WHAT HAPPENS: Anyone who tries to eat healthily soon realises that many of the unhealthiest foods are the ones we really like. We humans have a natural evolutionary fondness for sweet foods. ‘There was an evolutionary advantage for us developing a preference for sweet foods,’ argues Yeomans. ‘Sweet tastes were always good to eat, while bitter things tended to be poisonous.’
As for liking fatty food, that’s thought to be down to our childhoods. ‘In breast milk we’re associating the fatty components of the flavour of breast milk with fat energy,’ Yeomans says.
‘Most of us develop a strong liking for fatty taste early in life because our bodies are generally physically hungry and we learn to associate these tastes with reduced hunger.’
HOW TO COMBAT IT: Don’t deny yourself all the time. Play to your tastes by substituting healthier versions of dishes you enjoy. ‘Look for low-fat versions of the things you regularly eat and add some fresh vegetables,’ says Amanda Wynne of the British Dietetic Association. ‘Even burgers and chips can be healthy – have a big whole meal bap, lots of salad and some homemade baked potato wedges.’
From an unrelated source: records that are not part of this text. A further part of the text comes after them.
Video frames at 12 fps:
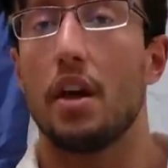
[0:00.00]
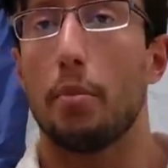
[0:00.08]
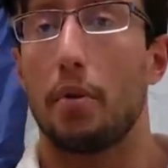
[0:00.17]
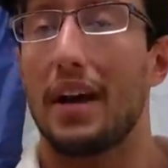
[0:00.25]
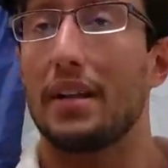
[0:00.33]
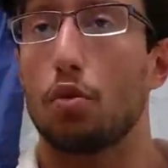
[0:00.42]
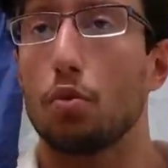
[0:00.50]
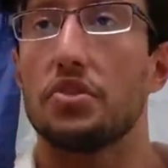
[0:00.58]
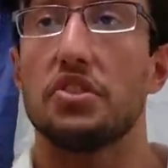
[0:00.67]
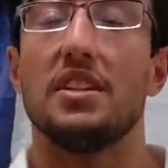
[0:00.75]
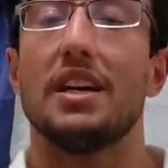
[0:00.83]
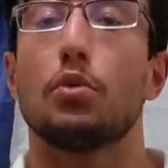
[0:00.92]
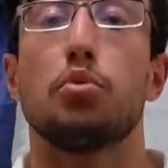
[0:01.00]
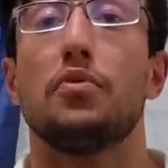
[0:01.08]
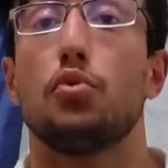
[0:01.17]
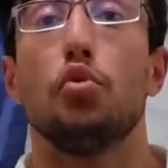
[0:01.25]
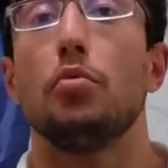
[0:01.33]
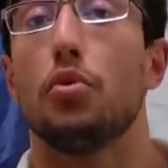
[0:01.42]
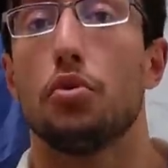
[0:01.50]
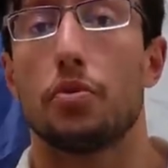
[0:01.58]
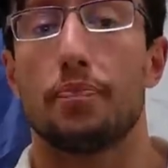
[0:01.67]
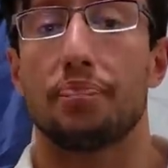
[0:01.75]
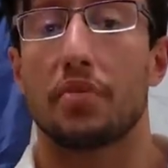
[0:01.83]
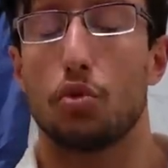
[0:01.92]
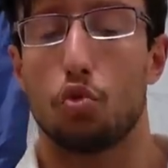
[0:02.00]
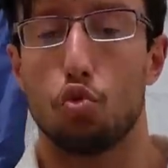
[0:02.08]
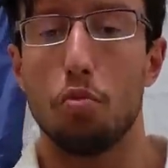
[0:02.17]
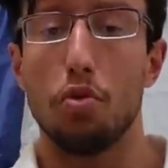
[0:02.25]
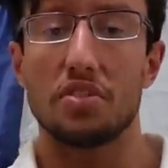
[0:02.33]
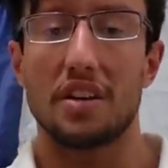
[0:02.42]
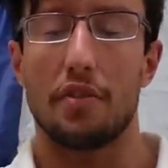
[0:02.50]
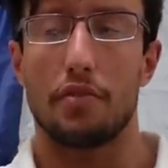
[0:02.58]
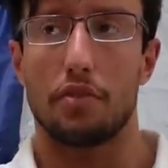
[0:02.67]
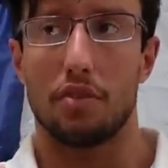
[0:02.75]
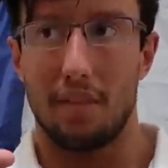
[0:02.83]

But I don't see that with Zoomers. Zoomers haveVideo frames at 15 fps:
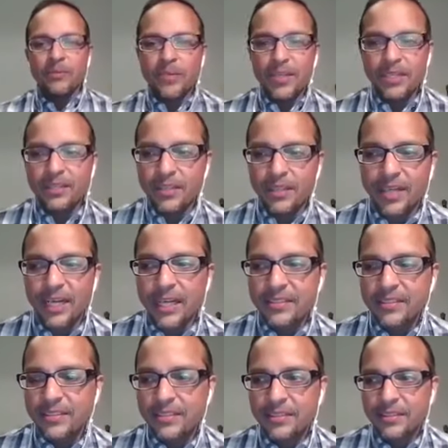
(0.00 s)
writing a
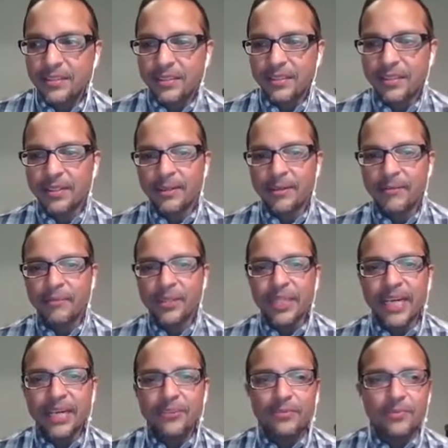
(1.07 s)
lot,
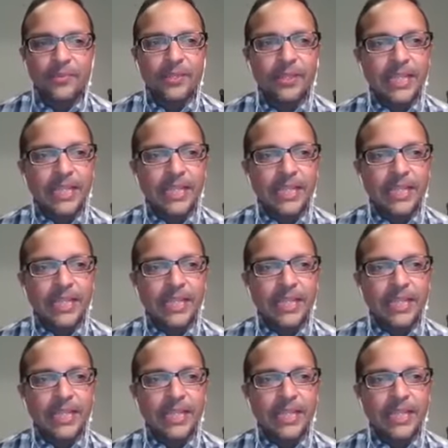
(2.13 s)
but I don't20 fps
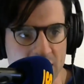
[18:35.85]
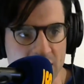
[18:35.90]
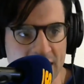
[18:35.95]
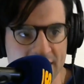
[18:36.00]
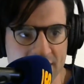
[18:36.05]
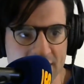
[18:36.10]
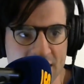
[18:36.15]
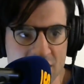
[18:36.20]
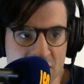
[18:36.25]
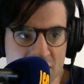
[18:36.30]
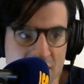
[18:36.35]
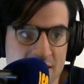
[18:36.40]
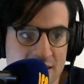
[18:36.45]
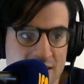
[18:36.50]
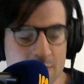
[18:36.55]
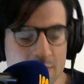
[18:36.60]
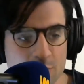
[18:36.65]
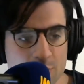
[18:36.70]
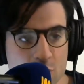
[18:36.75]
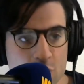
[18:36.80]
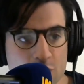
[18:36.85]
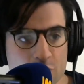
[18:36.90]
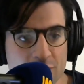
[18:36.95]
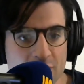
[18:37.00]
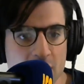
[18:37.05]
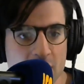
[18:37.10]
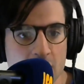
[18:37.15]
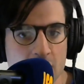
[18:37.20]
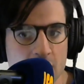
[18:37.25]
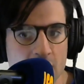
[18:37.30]
Like, they just need to
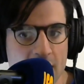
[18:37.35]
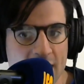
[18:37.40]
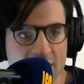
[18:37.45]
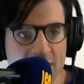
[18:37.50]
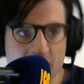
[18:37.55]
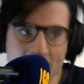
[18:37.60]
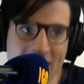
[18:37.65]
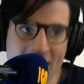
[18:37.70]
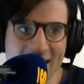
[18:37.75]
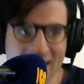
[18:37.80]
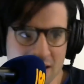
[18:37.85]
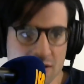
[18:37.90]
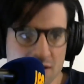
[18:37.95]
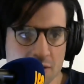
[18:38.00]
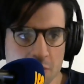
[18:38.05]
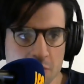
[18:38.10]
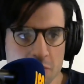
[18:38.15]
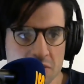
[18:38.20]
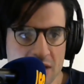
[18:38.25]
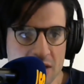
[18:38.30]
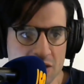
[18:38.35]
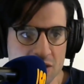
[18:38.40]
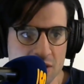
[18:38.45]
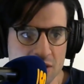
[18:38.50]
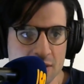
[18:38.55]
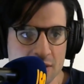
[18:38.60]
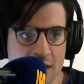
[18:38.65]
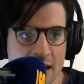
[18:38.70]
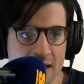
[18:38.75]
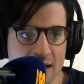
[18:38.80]
improve at the back end of the
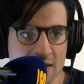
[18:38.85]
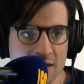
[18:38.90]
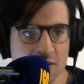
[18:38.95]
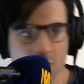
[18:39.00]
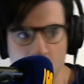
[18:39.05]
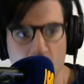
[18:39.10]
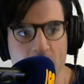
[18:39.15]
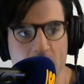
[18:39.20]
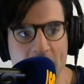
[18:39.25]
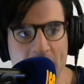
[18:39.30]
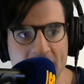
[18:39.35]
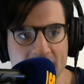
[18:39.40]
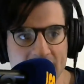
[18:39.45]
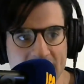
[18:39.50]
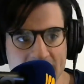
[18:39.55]
rotation and in the bullpen.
WHAT HAPPENS: Who you’re eating with and where you’re eating makes a large difference to how hungry you feel. Research from Georgia State University found that people eat 60 per cent more when out with their mates. Having an appetiser at a dinner party can increase your hunger – it starts your body’s preparatory systems early and that pre-emptive saliva makes the food look better than ever. Having too much choice is also likely help you pile on the pounds as your natural omnivore tendencies take the opportunity to stock up on the various foods. ‘We’ve got a sensory system that gets bored with one thing and promotes a varied diet, which is obviously important to an omnivore,’ says Yeomans.
HOW TO COMBAT IT: One way round these influences is to notice the pitfalls of eating out and decide whether to just go with it, fall off the health wagon for the sake of having fun with your friends, or politely decline. If you decide to lapse and forget your waistband for the night, don’t beat yourself up about it. Just try to keep it to a blip. Also try to avoid the instinctive ‘clean plate’ obsession that is often left over from your childhood. You don’t have to finish everything.
If you can’t resist or feel it’s rude not to clear your plate, simply ask for smaller portions. Or a doggy bag.
WHAT HAPPENS: Some people find that food takes a more serious role in their lives. ‘Food is often used in families in giving and withdrawing love,’ says Field. Busy parents give their children treats, such as cake, instead of time. ‘When the children grow up, they tend to comfort-eat because they feel good when they have something in their stomachs. It’s very much an aspect of nurture, warmth and love.’
HOW TO COMBAT IT: Field suggests that people who comfort-eat should think, Why am I eating this?’ Ask yourself whether you’re eating it because you’re hungry or because there’s something missing in your life, some other comfort you’re eating in lieu of,’ she says.